*** INFORMATION SHOWN Section Begins ***

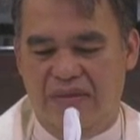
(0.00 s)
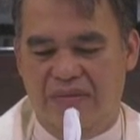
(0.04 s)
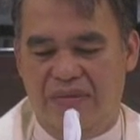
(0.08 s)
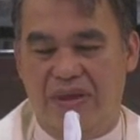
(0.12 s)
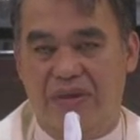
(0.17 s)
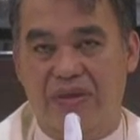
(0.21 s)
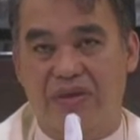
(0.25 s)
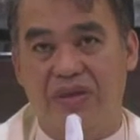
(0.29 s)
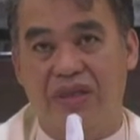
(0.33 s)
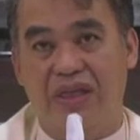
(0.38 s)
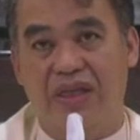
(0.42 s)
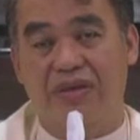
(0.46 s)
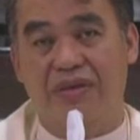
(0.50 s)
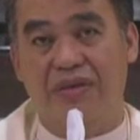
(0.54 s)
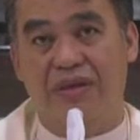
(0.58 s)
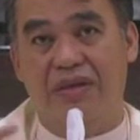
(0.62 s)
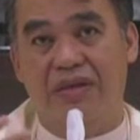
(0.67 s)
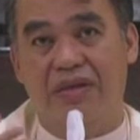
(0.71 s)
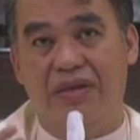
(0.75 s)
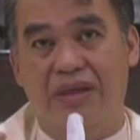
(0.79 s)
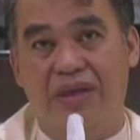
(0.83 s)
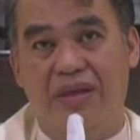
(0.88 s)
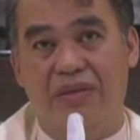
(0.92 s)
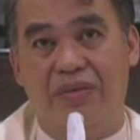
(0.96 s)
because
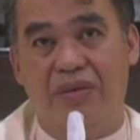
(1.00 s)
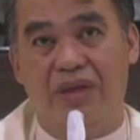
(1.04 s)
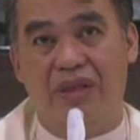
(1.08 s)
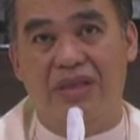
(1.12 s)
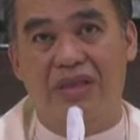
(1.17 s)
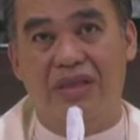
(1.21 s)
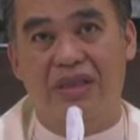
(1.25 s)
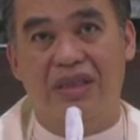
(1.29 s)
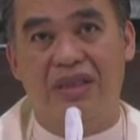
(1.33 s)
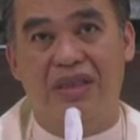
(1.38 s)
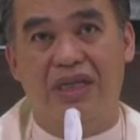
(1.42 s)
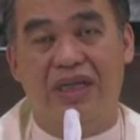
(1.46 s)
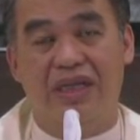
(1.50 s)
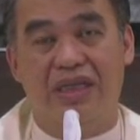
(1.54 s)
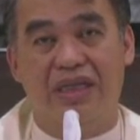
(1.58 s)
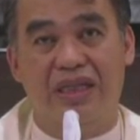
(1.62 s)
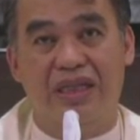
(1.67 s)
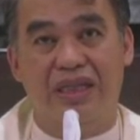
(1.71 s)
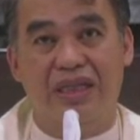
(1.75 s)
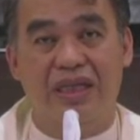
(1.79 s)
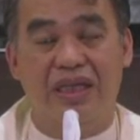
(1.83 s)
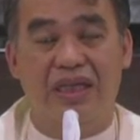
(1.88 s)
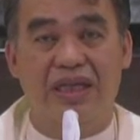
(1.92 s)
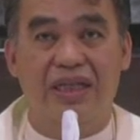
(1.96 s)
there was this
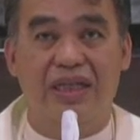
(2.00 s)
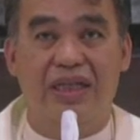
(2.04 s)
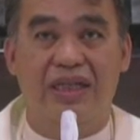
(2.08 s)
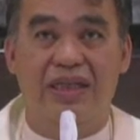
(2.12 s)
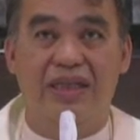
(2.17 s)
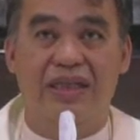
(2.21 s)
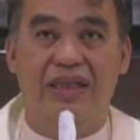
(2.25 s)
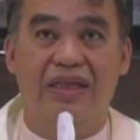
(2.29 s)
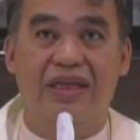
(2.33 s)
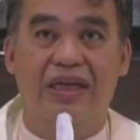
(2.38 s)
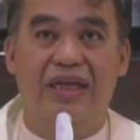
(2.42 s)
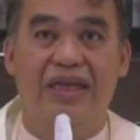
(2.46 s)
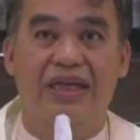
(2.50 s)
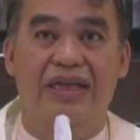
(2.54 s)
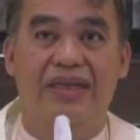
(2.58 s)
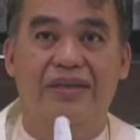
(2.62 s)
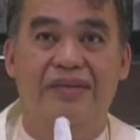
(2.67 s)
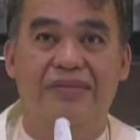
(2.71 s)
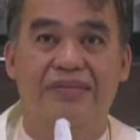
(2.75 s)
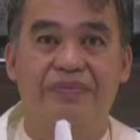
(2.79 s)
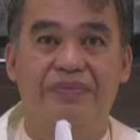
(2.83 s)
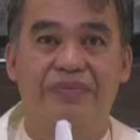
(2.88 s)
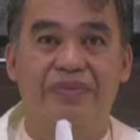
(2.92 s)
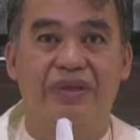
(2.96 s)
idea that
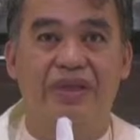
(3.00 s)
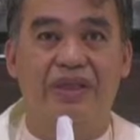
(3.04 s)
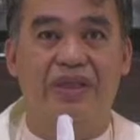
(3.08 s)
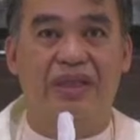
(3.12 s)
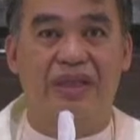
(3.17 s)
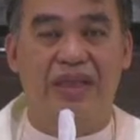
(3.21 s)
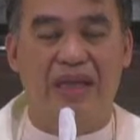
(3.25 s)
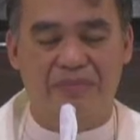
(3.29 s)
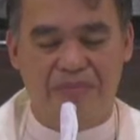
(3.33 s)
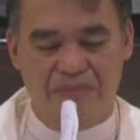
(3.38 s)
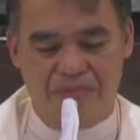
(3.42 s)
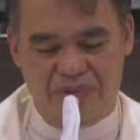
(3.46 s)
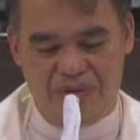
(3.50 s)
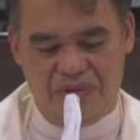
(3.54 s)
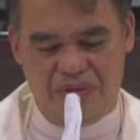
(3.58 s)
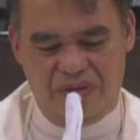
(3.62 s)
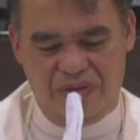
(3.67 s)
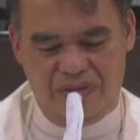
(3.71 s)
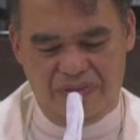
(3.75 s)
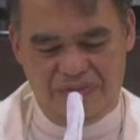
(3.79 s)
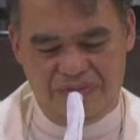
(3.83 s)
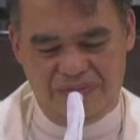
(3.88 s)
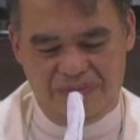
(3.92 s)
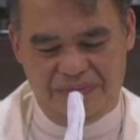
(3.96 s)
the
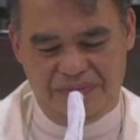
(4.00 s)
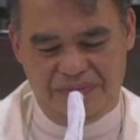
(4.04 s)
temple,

*** INFORMATION SHOWN Section Ends ***
*** INFORMATION SHOWN Section Begins ***

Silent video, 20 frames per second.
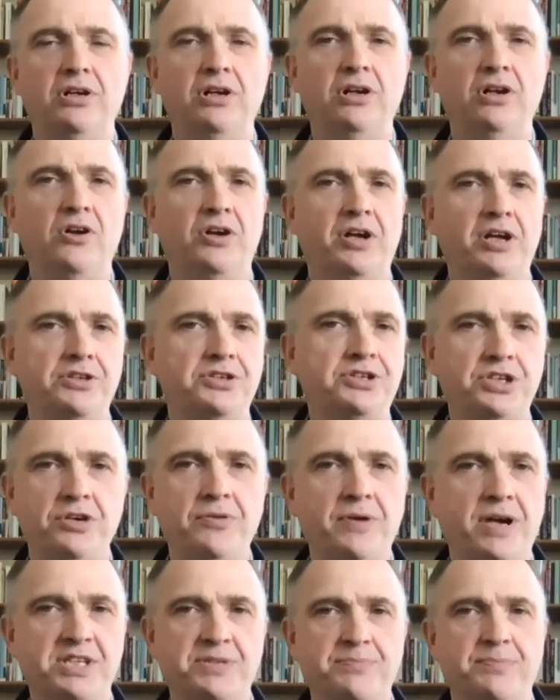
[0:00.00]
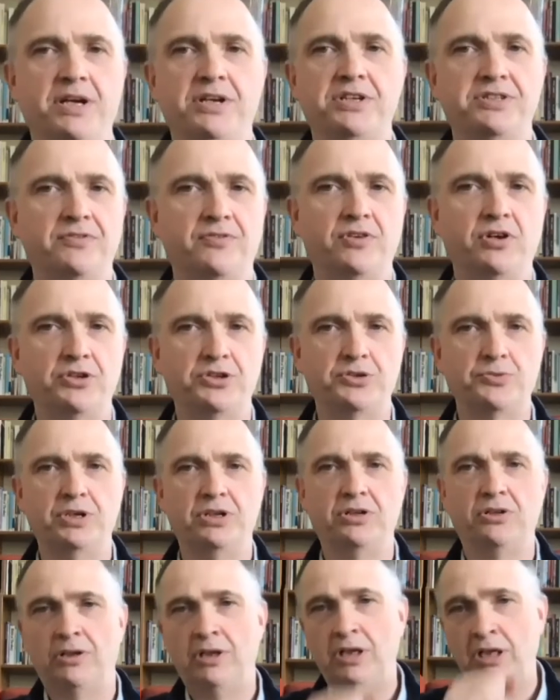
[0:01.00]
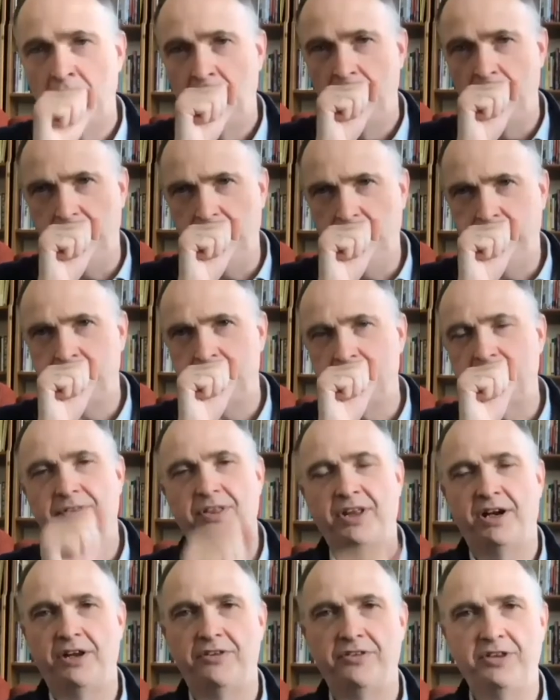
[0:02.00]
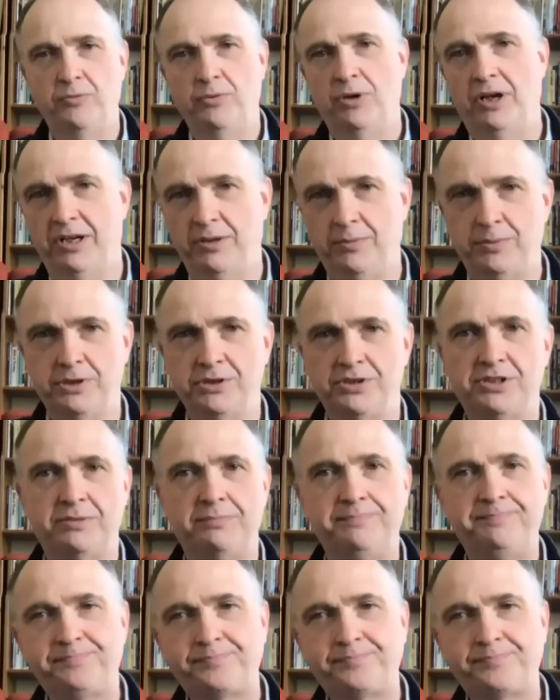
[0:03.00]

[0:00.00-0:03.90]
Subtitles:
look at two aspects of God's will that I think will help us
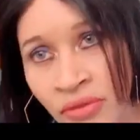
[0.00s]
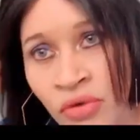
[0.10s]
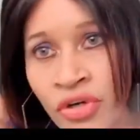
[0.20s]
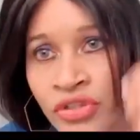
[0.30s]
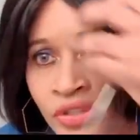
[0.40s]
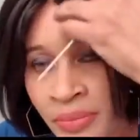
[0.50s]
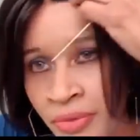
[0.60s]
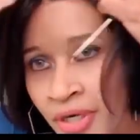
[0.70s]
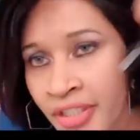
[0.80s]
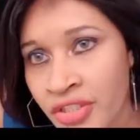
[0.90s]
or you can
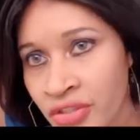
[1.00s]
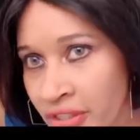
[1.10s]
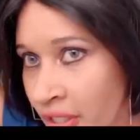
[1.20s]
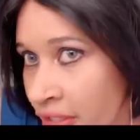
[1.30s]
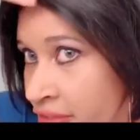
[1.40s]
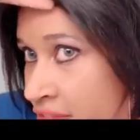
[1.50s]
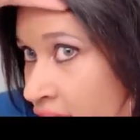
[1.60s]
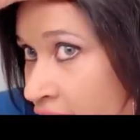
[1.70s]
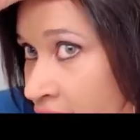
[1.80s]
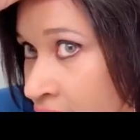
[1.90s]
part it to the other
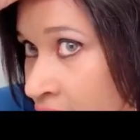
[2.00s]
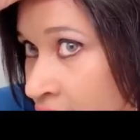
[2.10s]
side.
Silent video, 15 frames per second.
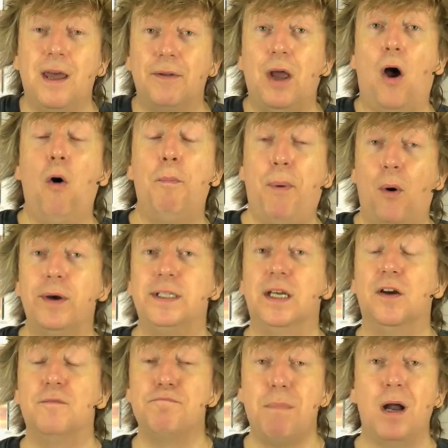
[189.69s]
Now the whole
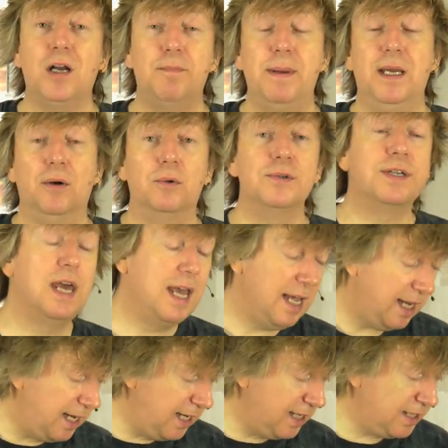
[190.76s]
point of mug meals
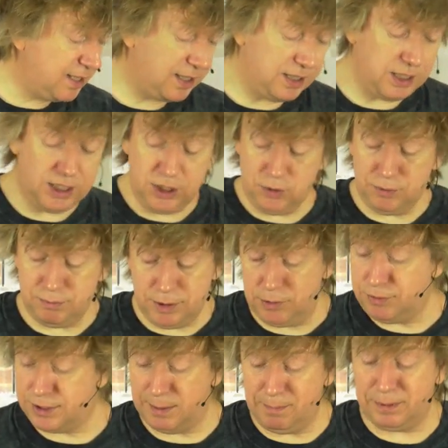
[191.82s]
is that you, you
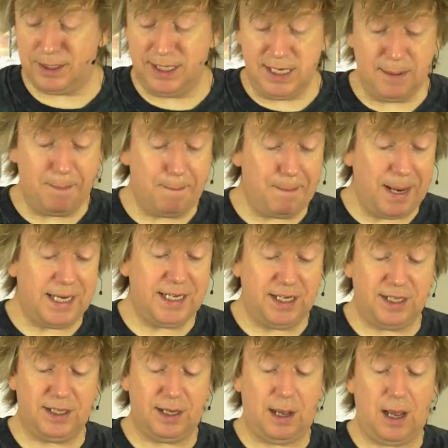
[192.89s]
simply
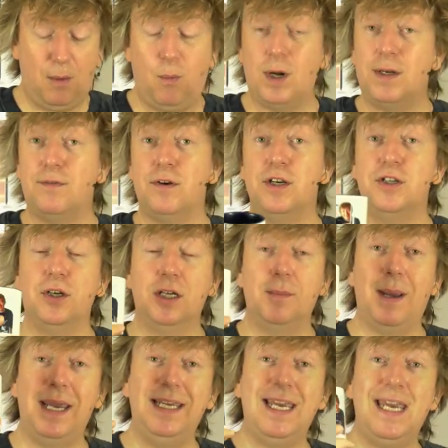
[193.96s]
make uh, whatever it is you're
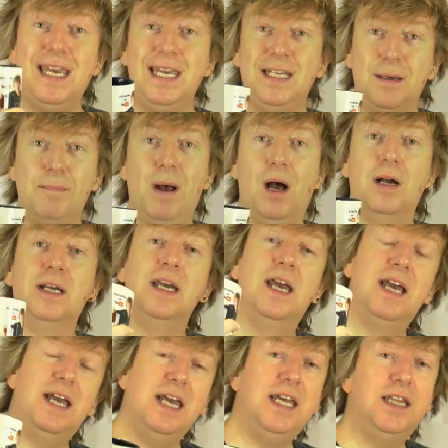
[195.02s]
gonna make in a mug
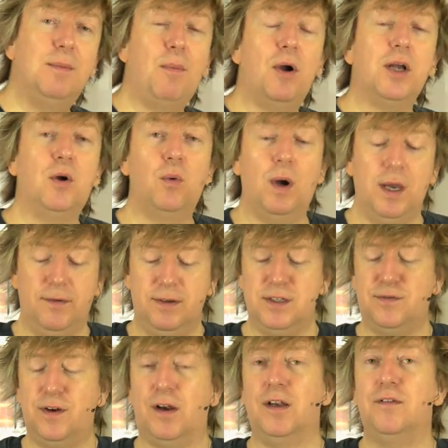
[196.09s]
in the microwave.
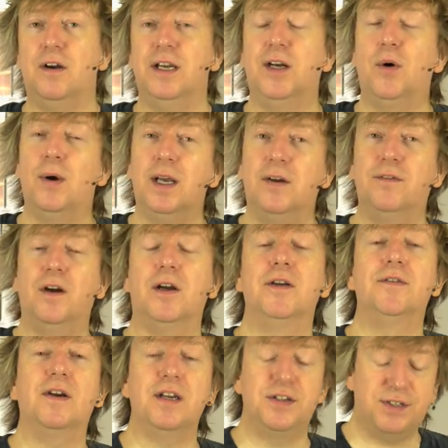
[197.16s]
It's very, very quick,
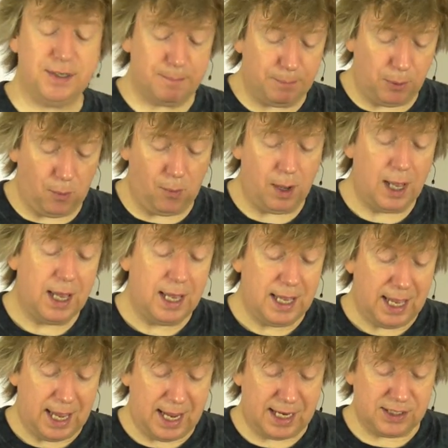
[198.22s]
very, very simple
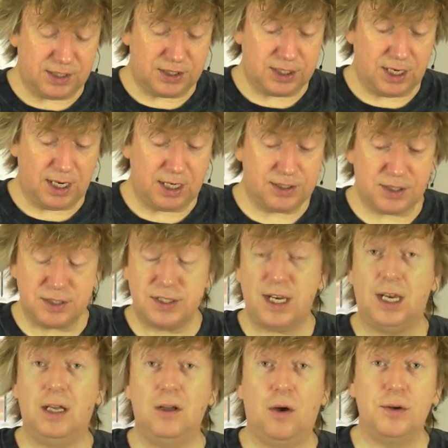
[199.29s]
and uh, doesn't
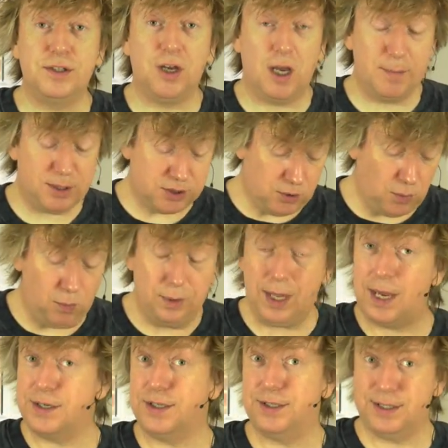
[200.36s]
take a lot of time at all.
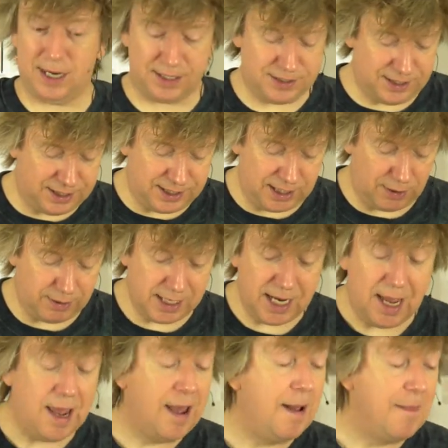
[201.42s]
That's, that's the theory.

*** INFORMATION SHOWN Section Ends ***

The lines holding the string "second" are what is needed from the material above.

Silent video, 20 frames per second.
Silent video, 15 frames per second.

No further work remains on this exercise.